— Наверно, мистер Хэллоуэй умер.
— Мы это уже проходили! — нетерпеливо ответил я. — Он не умер.
— Умер, — согласился с братом Энсон.
— Я могу быть мертвым, — сказал Бобби, — но штаны у меня сухие.
— Умер, — подтвердил Джимми Уинг.
— Может быть, действительно умер, — задумчиво пробормотала Венди.
— Какого черта? — взорвался я, поворачиваясь к ним лицом. — Он не умер! Это парадокс, но он не умер! Все, что от вас требуется, — это поверить в сказки, хлопнуть в ладоши, и фея Динь-Динь оживет! Неужели это так трудно понять?

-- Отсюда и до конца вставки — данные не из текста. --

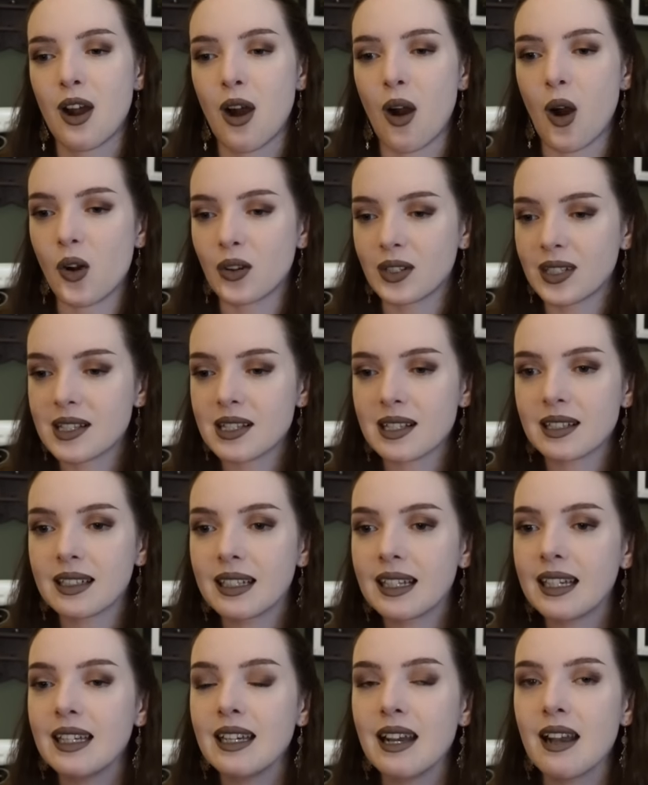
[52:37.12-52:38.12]

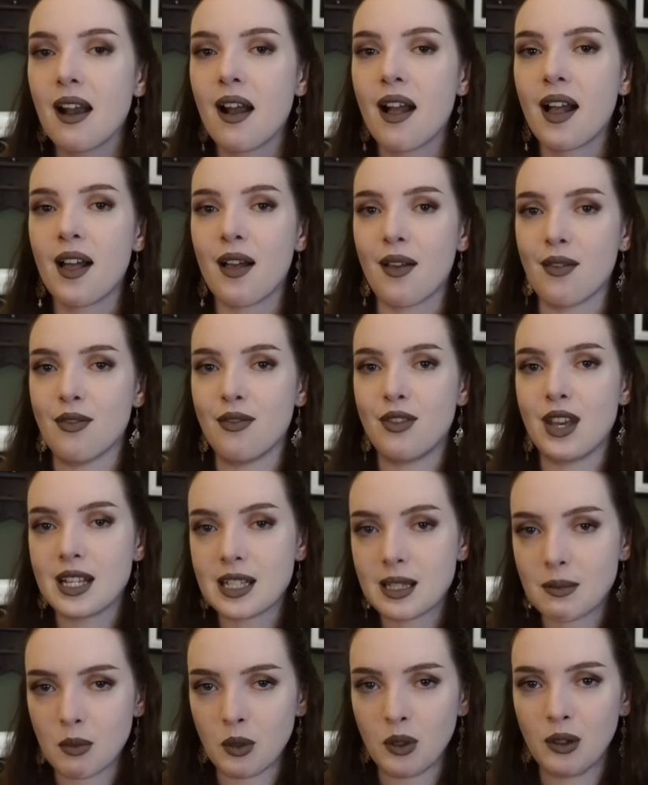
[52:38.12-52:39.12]
Honestly,
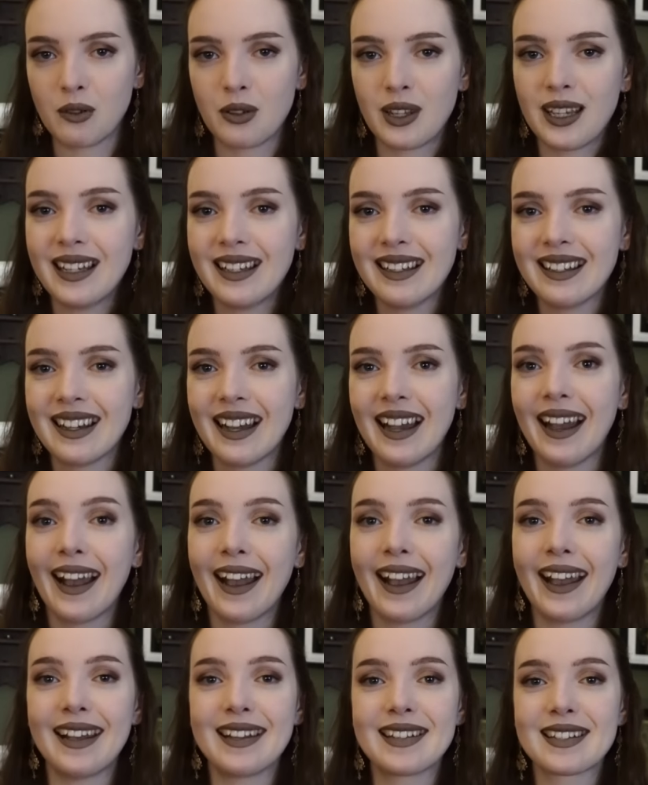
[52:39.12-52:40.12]
this movie
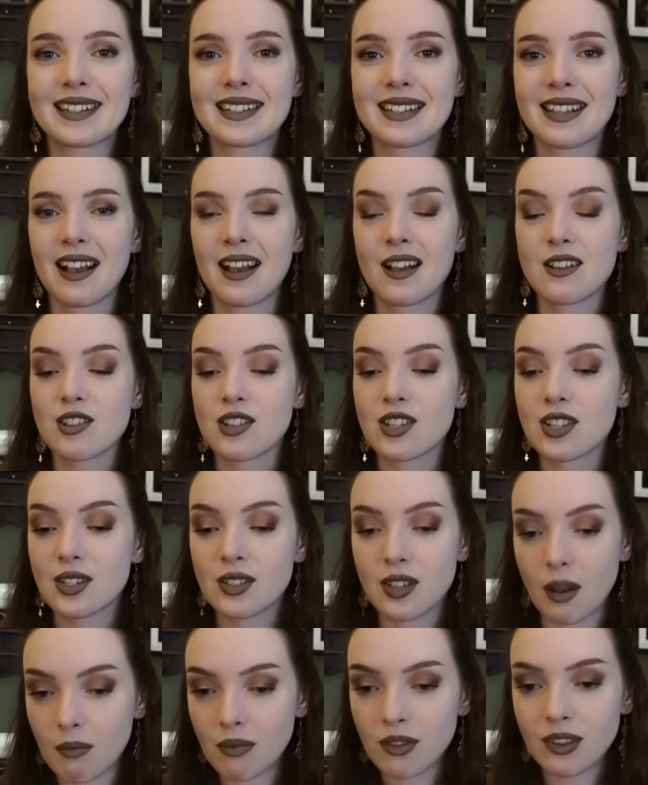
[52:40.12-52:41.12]
is
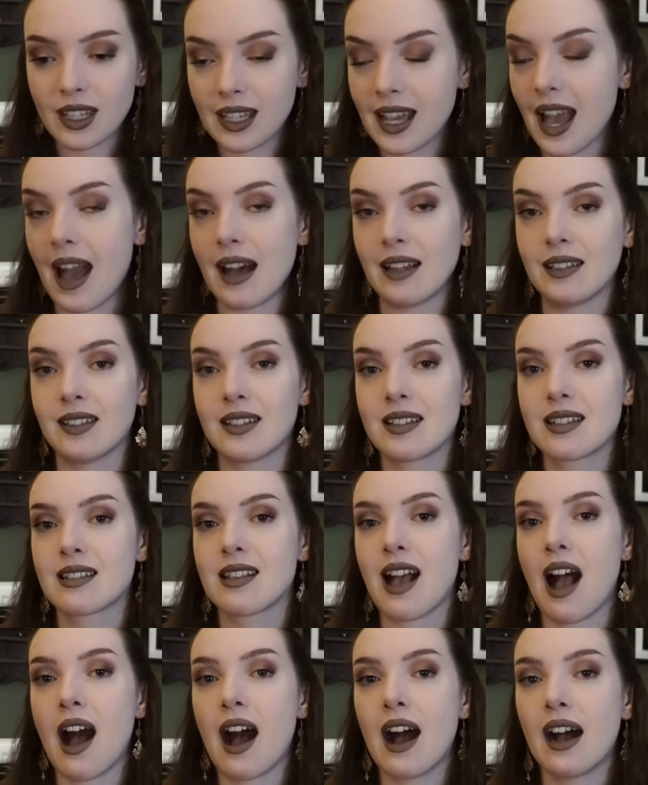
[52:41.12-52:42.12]
something else.
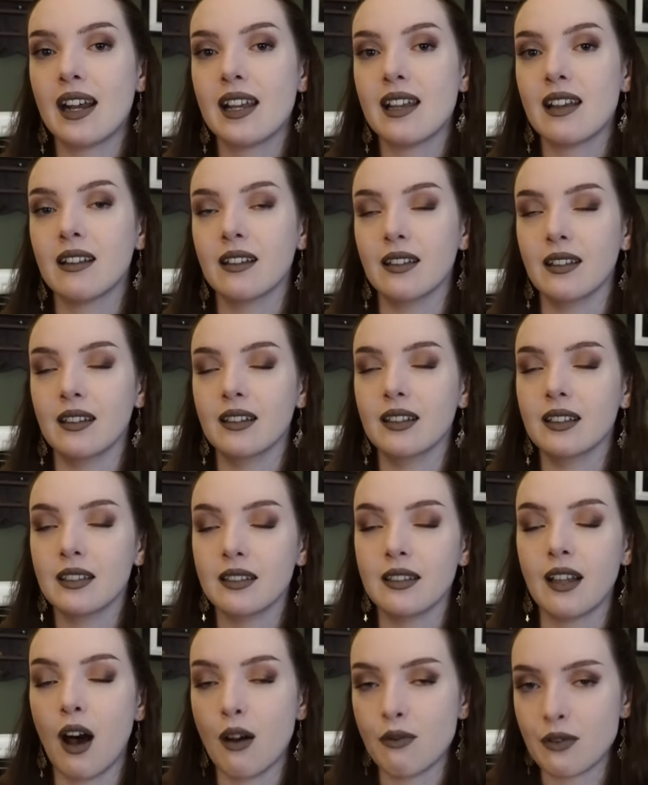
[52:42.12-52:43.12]
I
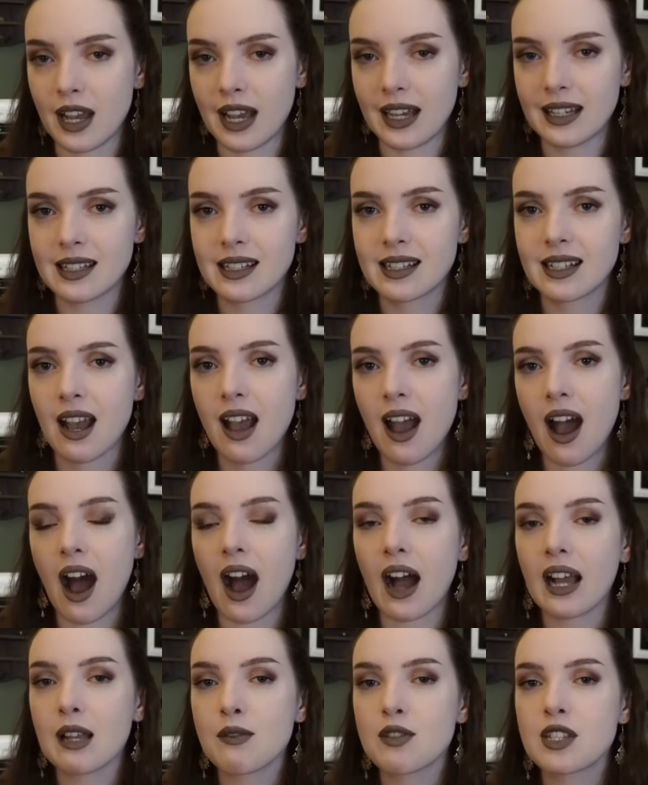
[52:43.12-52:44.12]
love it.
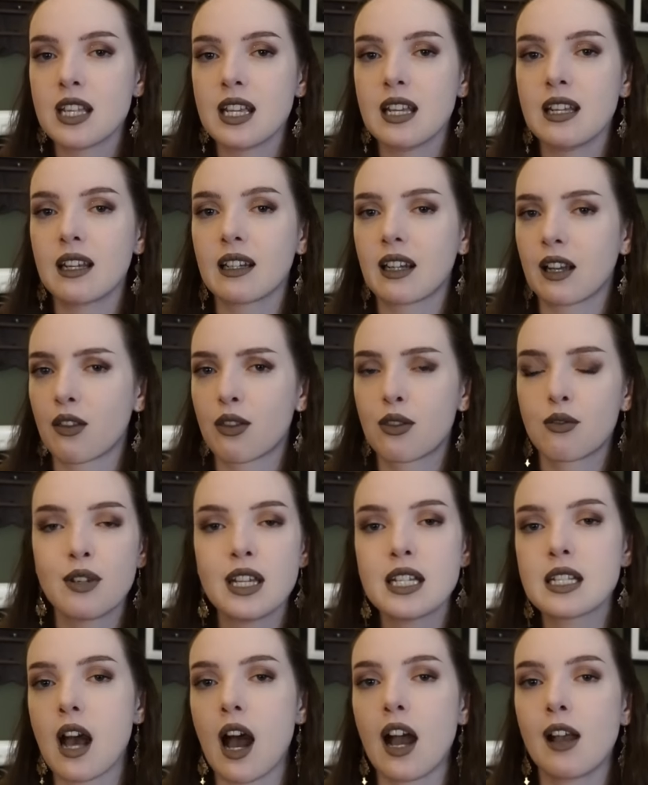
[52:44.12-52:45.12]
I have seen it like 3
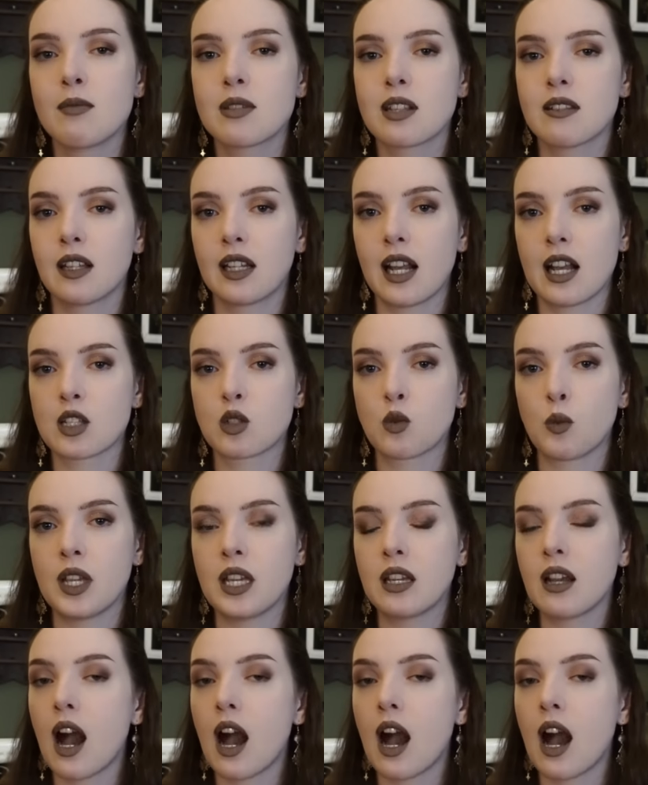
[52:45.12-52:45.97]
times in the last week.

— Успокойся, Снеговик, — посоветовала мне Саша.
— Я и так спокоен!
Я все еще гневно смотрел на ребятишек, сидевших на третьей, последней лавке. Орсон находился в грузовом отсеке за их спинами. Он поднял лохматую башку и посмотрел на меня поверх голов детей, словно тоже хотел сказать: «Остынь».
— Я в полном порядке, — успокоил я пса.
Он недоверчиво фыркнул.
Бобби был мертв. Как пень. Мертвее не бывает. Ладно. И хватит об этом. Здесь, в Уиверне, жизнь продолжается, и иногда даже для мертвых. Кроме того, мы находились больше чем в полумиле от берега, поэтому ничего важного здесь происходить не могло.
— Сынок, пожалуй, с Динь-Динь ты попал в точку, — сказал Рузвельт, то ли стремясь успокоить меня, то ли сам начиная сходить с ума.
— Ага, — сказал Джимми Уинг. — Динь-Динь.
— Динь-Динь, — дружно кивнули двойняшки.
— Да, — сказала Венди. — Как я сама не догадалась?
Мангоджерри мяукнула. Я не понял, что это значит.
Доги свернул на тротуар, проехал по тропинке и остановился на газоне у бунгало.
Дети остались в машине с Орсоном и Мангоджерри.
Саша, Рузвельт и Доги заняли оборонительную позицию вокруг «Хаммера».
По совету Саши Доги включил в перечень две канистры бензина. Питая преступное намерение причинить еще больший ущерб собственности правительства, мы с Бобби понесли к бунгало пятьдесят литров вполне прилично горящей жидкости.
Возвращаться в этот миленький домик было так же приятно, как идти к зубному врачу, однако мы были ребята бравые и поднялись на крыльцо быстро, но тихо.
В гостиной мы бережно поставили канистры на пол, словно боялись разбудить чутко спящего человека.
Коконы на потолке исчезли.
Сначала я подумал, что обитатели этих шелковых трубочек вышли на свободу и теперь бродят по бунгало, приобретя форму, которая могла бы доставить нам неприятности. Но потом до меня дошло, что ни в углах, ни на полу нет ни одной паутинки.
Одинокий красный носок, который когда-то мог принадлежать одному из детей Делакруа, лежал там же, где и прежде, и был все еще покрыт пылью. В основном бунгало осталось таким, каким я его запомнил.